Keane sat quietly in the courtroom, rehearsing his arguments.

By that time, Dillard’s was ready to deal.

* * *

Lawyers discussed settling the case throughout the trial. The day before the verdict, Dillard’s said it was not prepared to offer more than seven figures.

No deal, Kerriana’s lawyers said.

Keane said they also tried to cut a “high-low deal,” setting the parameters for a settlement to protect both sides. If jurors’ ultimate verdict was below the low number, Dillard’s would pay the agreed-upon low figure. If it was above the high, Dillard’s would pay the already agreed-upon high.

Dillard’s wasn’t interested, Keane said.

Its lead attorney, Stoler, had indicated that he hoped a settlement could be reached, but he was not in charge of the money, Keane said. That was the job of an insurance lawyer sitting quietly in the back of the courtroom.

And after the jury said it would consider punitive damages, that lawyer was ready to deal, Keane said. “The mad scramble began,” Keane said.

The lawyers agreed on $14-million, then fought over one more million. Dillard’s agreed to pay $15-million, including $3.8-million for the girl’s mother, Lori Medvitz.

* * *

In the excitement of victory, Johnson and Keane headed to different bars to celebrate.
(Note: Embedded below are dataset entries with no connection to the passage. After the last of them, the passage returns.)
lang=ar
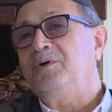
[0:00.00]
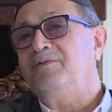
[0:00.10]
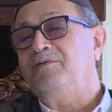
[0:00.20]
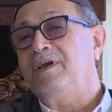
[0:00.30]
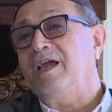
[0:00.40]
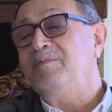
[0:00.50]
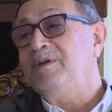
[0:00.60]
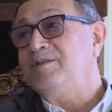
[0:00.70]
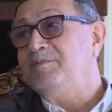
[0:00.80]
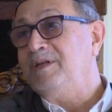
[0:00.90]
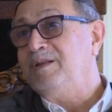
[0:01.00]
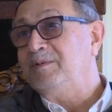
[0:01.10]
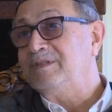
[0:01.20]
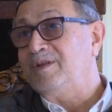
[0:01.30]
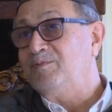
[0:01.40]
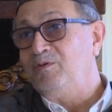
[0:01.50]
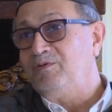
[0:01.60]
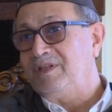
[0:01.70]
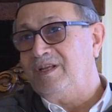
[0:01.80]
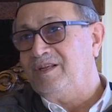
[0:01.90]
فكان بالنسبه لي منظر
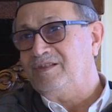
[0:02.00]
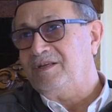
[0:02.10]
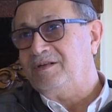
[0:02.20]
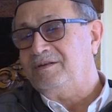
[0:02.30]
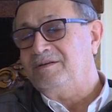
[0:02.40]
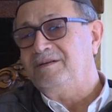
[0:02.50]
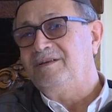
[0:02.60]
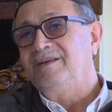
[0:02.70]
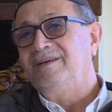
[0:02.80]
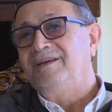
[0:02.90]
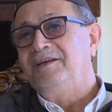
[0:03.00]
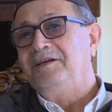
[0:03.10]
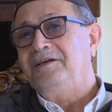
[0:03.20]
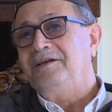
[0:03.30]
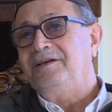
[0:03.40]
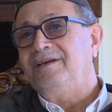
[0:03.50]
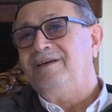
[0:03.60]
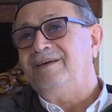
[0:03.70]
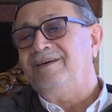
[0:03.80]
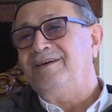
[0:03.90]
ملفت للنظر
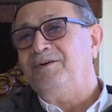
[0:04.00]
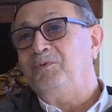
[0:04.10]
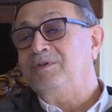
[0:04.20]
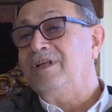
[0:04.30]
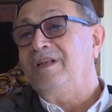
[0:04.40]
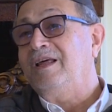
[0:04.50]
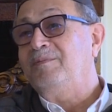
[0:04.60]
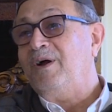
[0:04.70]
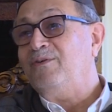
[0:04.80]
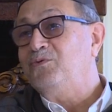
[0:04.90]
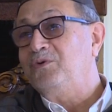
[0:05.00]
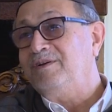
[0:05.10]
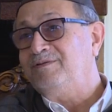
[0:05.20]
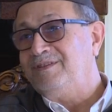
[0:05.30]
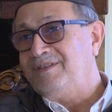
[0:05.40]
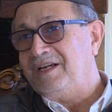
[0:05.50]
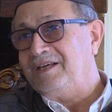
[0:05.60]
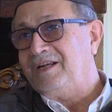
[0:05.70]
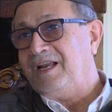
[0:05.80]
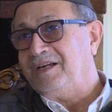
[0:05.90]
آه، وظل محفورا في
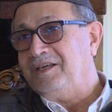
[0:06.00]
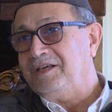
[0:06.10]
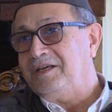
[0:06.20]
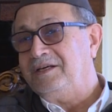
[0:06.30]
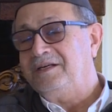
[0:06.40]
الذاكره الحقيقه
Johnson’s group went to Dan Marino’s at BayWalk – more his style. Keane parked himself at the Ferg’s Sports Bar & Grill where Keane, a die-hard Red Sox fan, was a regular. He sipped Budweiser, waiting for Johnson.

Other lawyers on the team came, too: Shirin Vesely, who met Keane when she was a star on the trial team at Stetson’s law school . . .

At the bar, Keane and Johnson sat together, ribbing each other about various gaffes during the trial. (Those conversations belong in the bar, not the newspaper, Keane said.)

Keane went back to work the next day. But Johnson tends to disappear after a trial, Keane said. He spends time with his family, and heads off into the gulf on his boat, Keane said.

Both men, who declined to reveal how much they made on the case, were supposed to meet a reporter for an interview on Friday. But Keane showed up by himself and explained that Johnson had changed his mind.

“He told me he wasn’t good at this kind of thing,” Keane said. Then he shrugged: “That’s Justin.”

“He has zero interest in publicity,” Keane said. “He doesn’t care what other people think of him.”

The lawyers will rest, Keane said. Then they will pick another case, and begin again.